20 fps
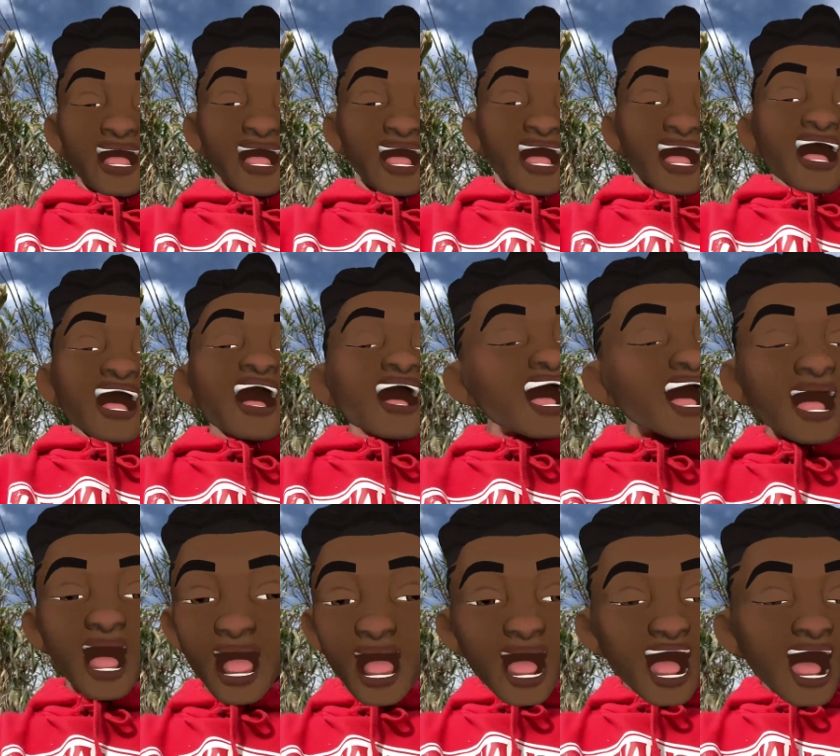Uh,
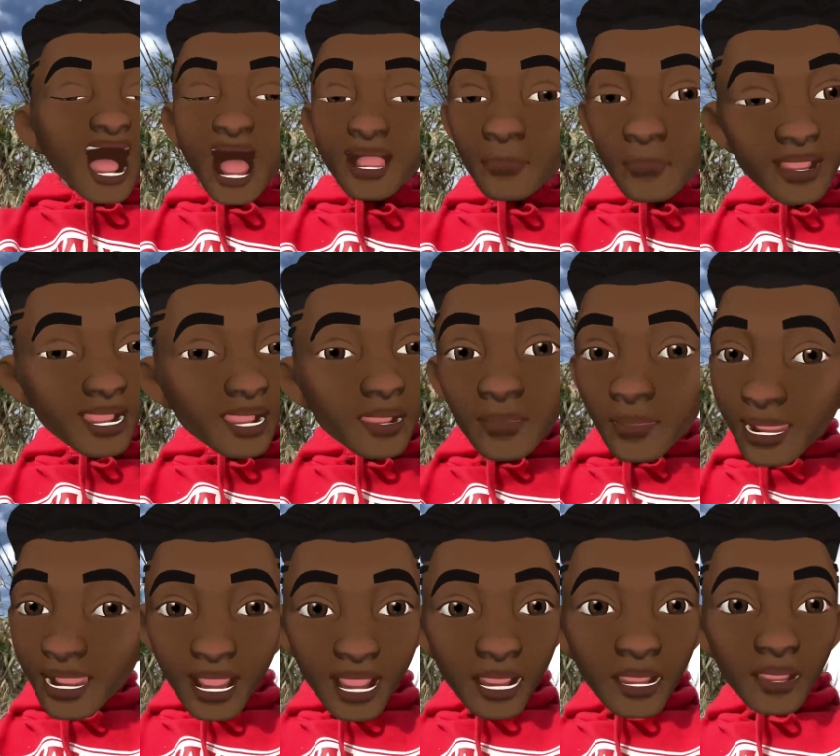I'm done with
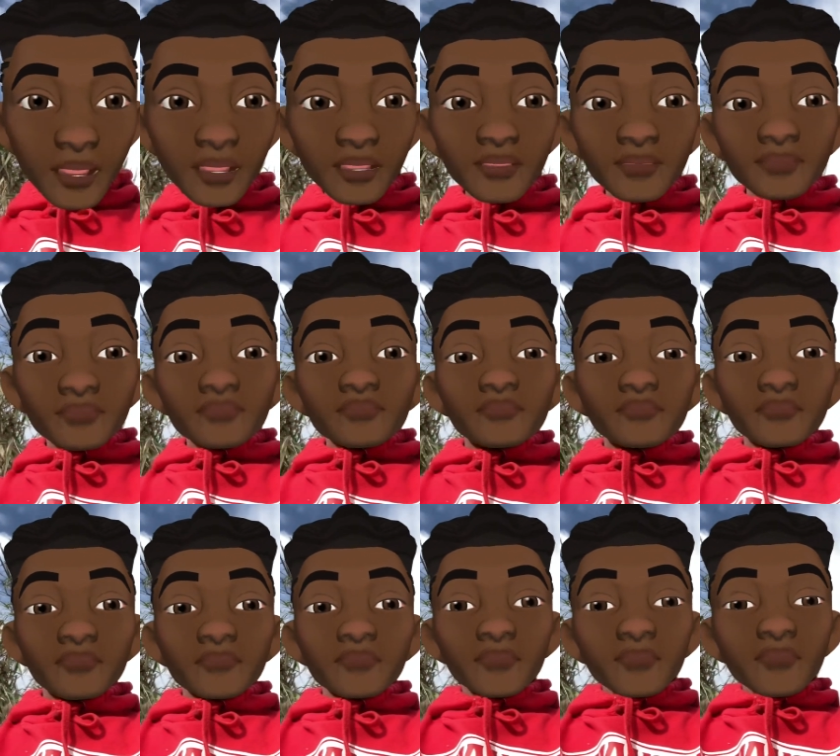this dude.
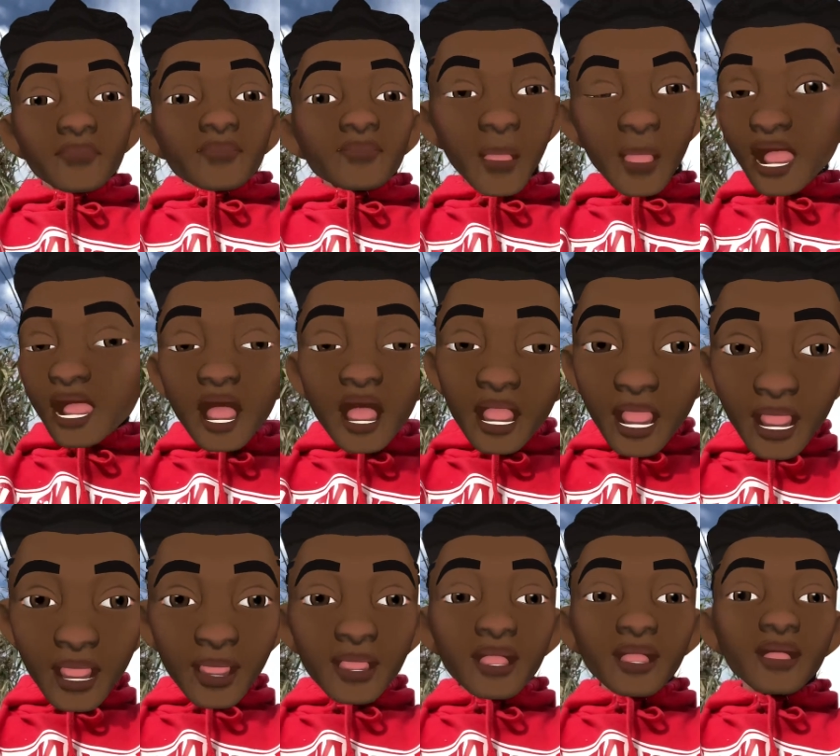Is y'all
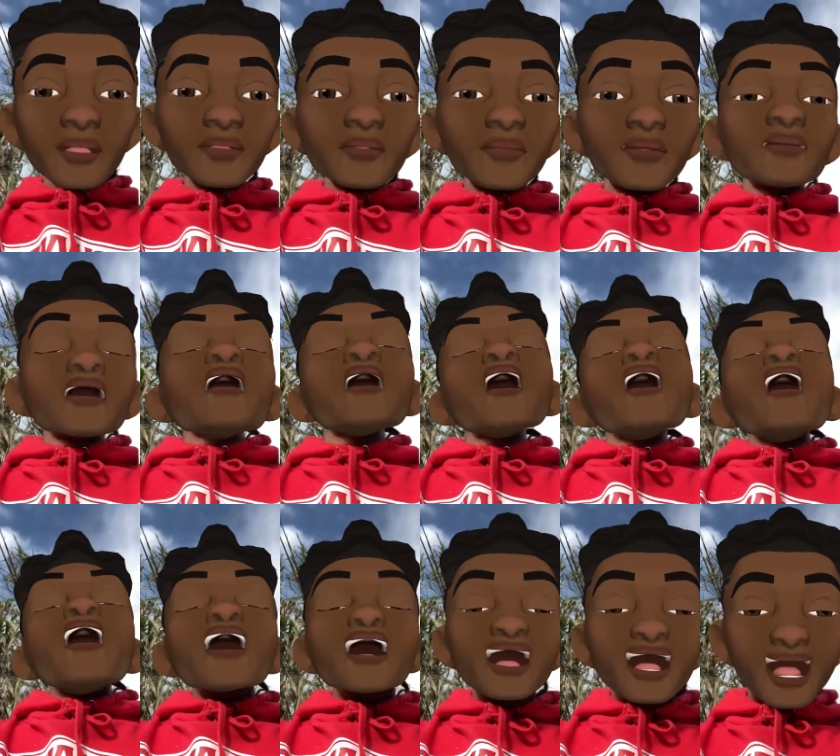listening?
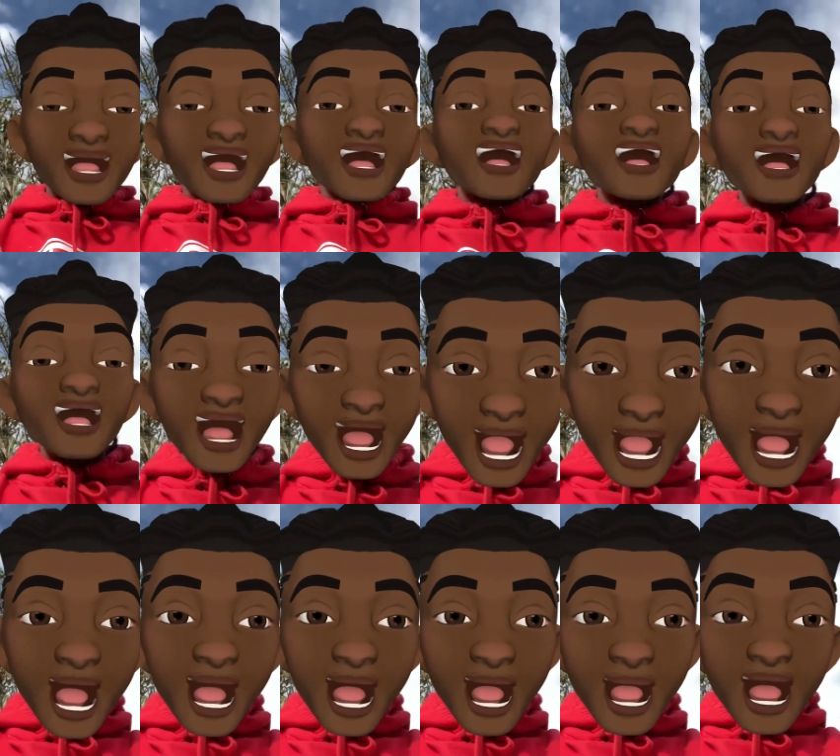He just
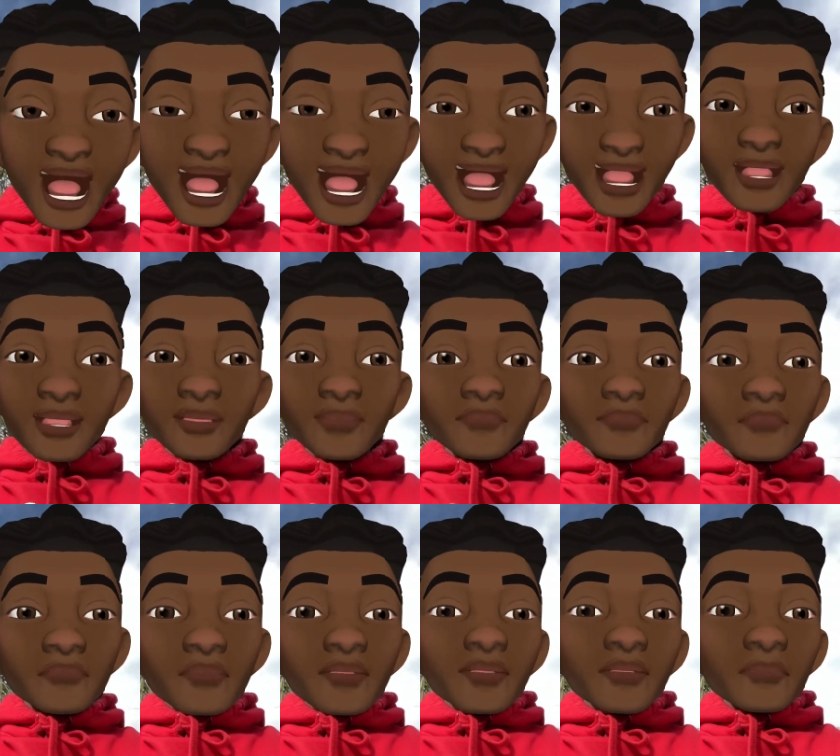said
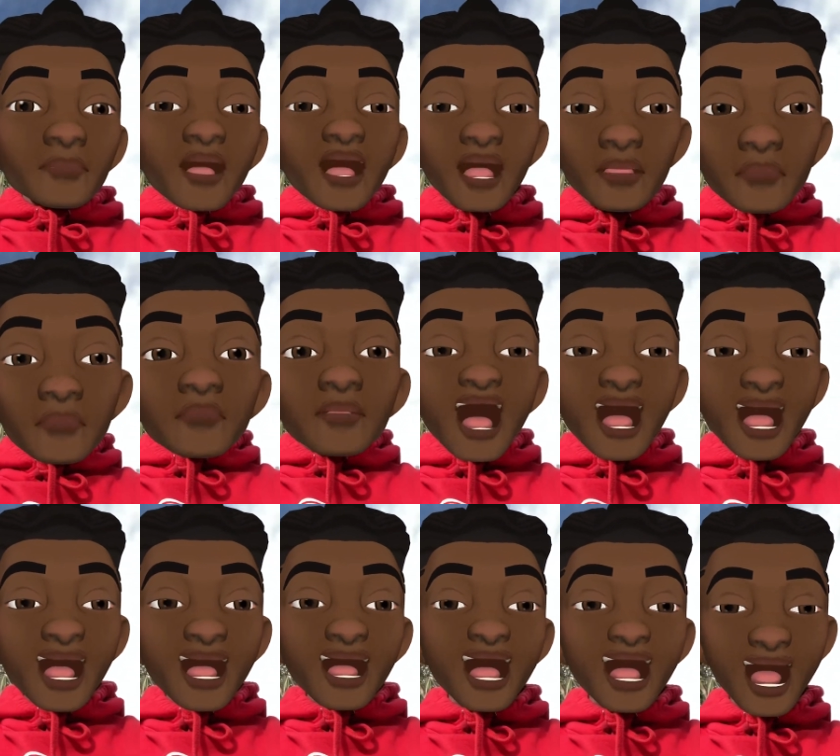he
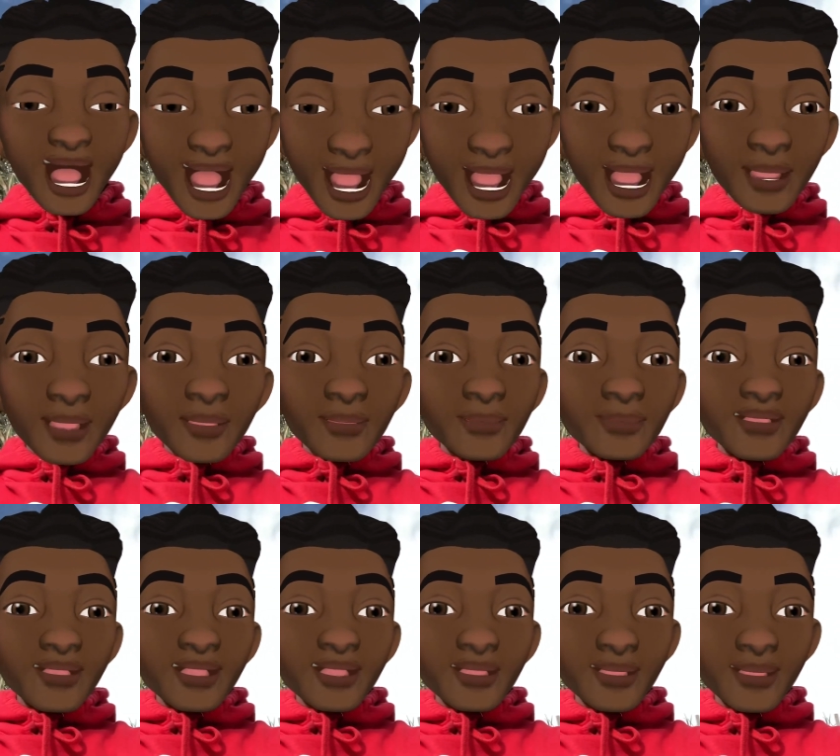meditated,
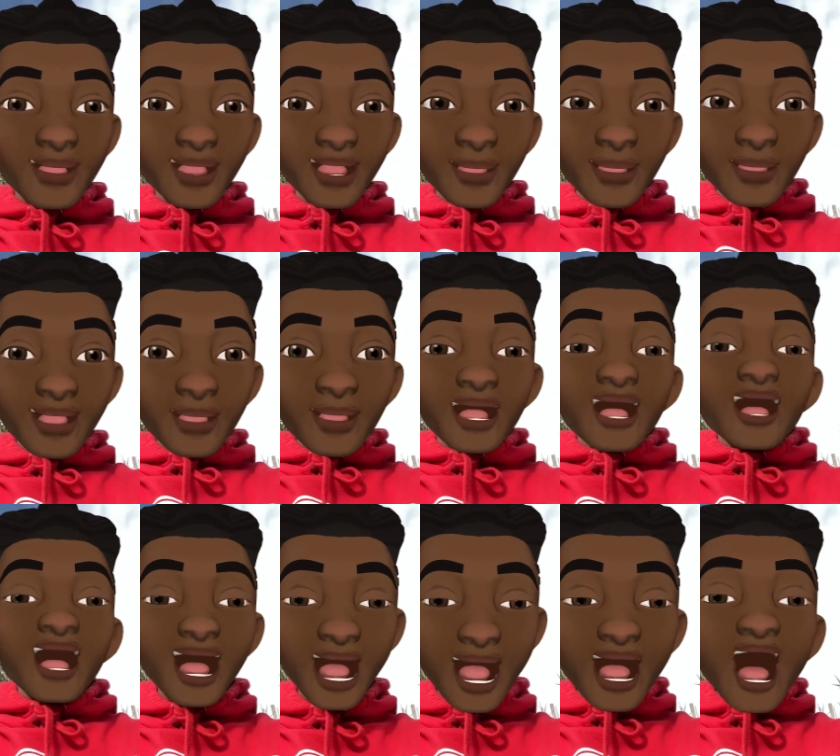and
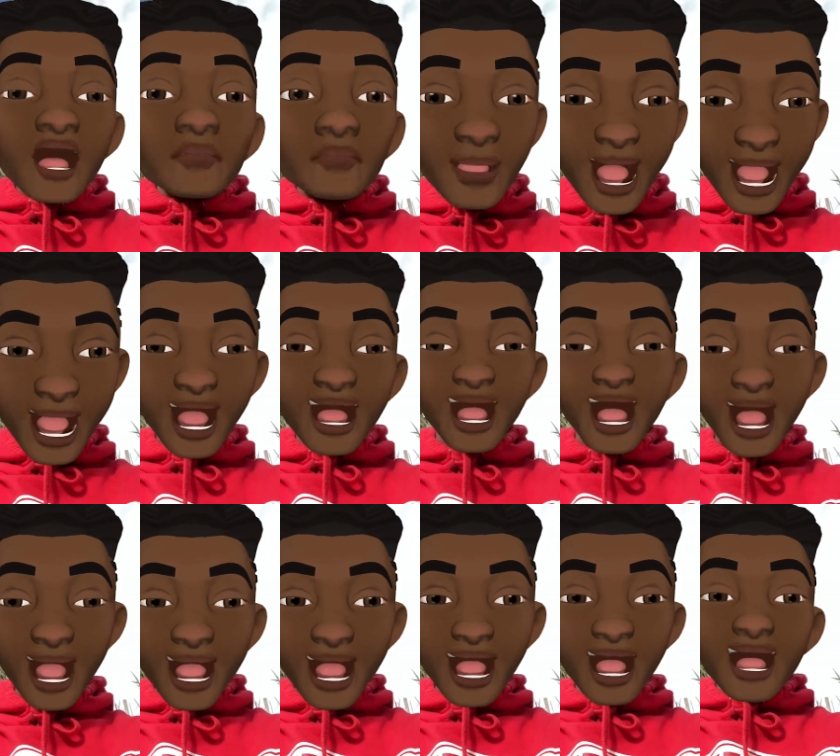in that
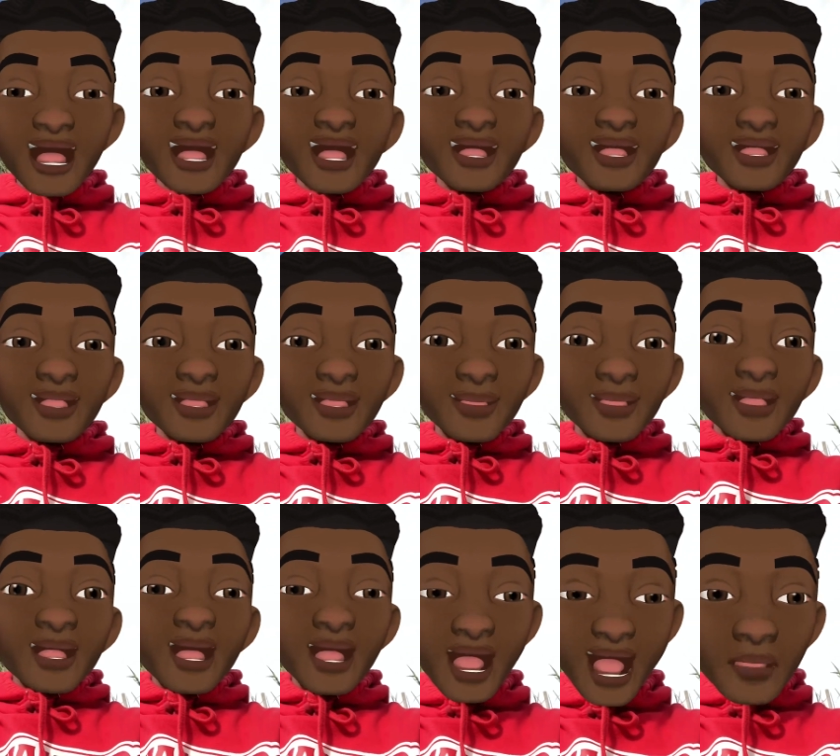meditation,
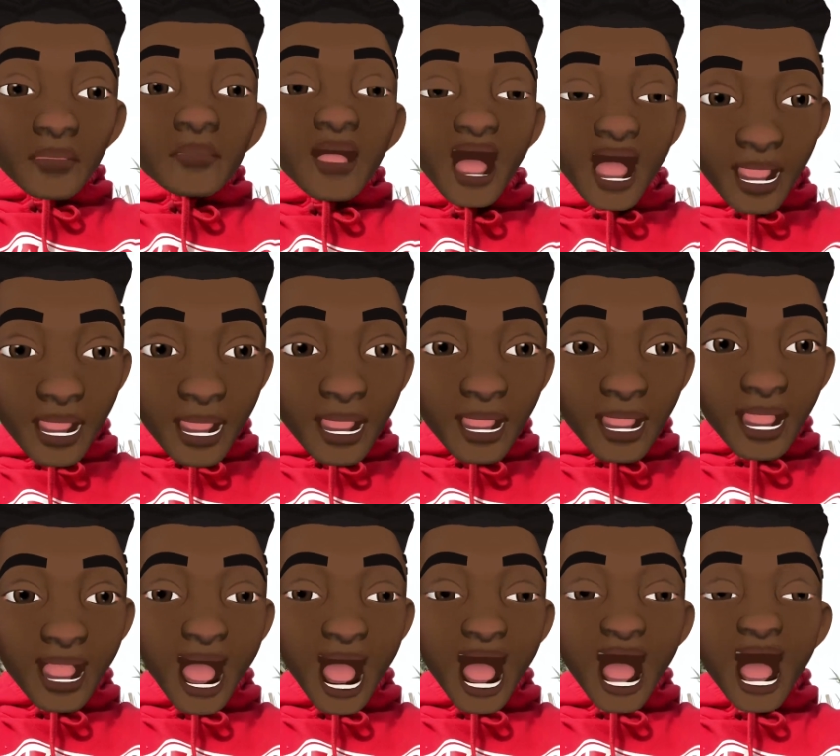he imagines
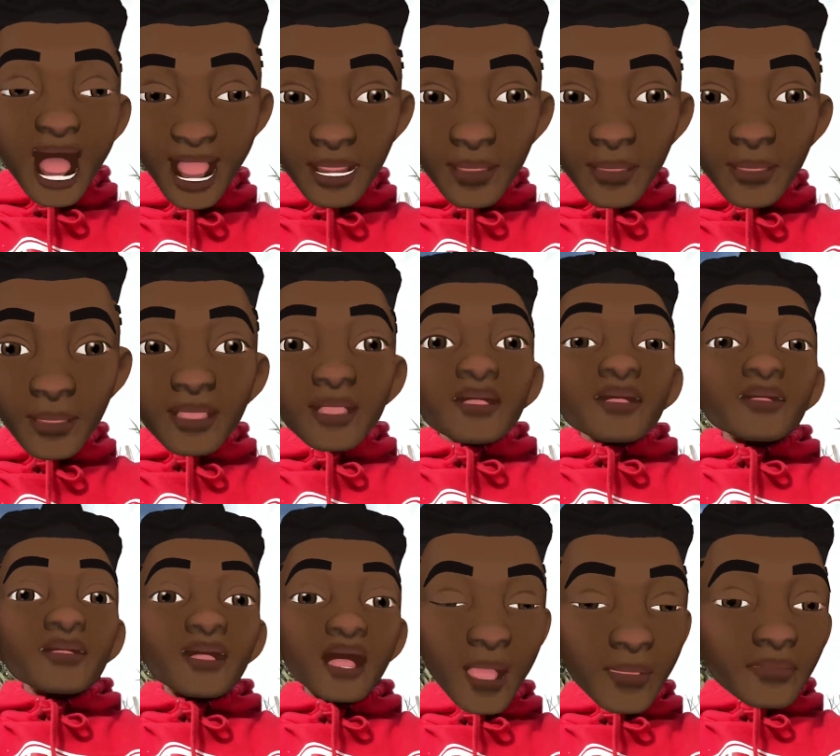an agent
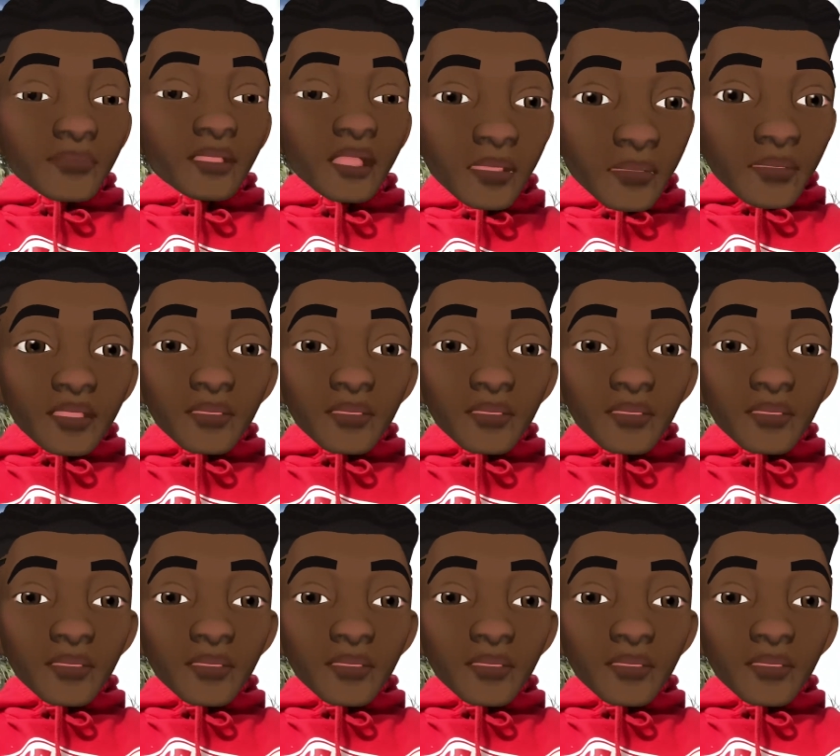giving him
-=-=-=-=-
▶ What the task requires:
Your answer should copy the listing word for word, with no pictures in it.

▶ Answer section:
20 fps
Uh,
I'm done with
this dude.
Is y'all
listening?
He just
said
he
meditated,
and
in that
meditation,
he imagines
an agent
giving him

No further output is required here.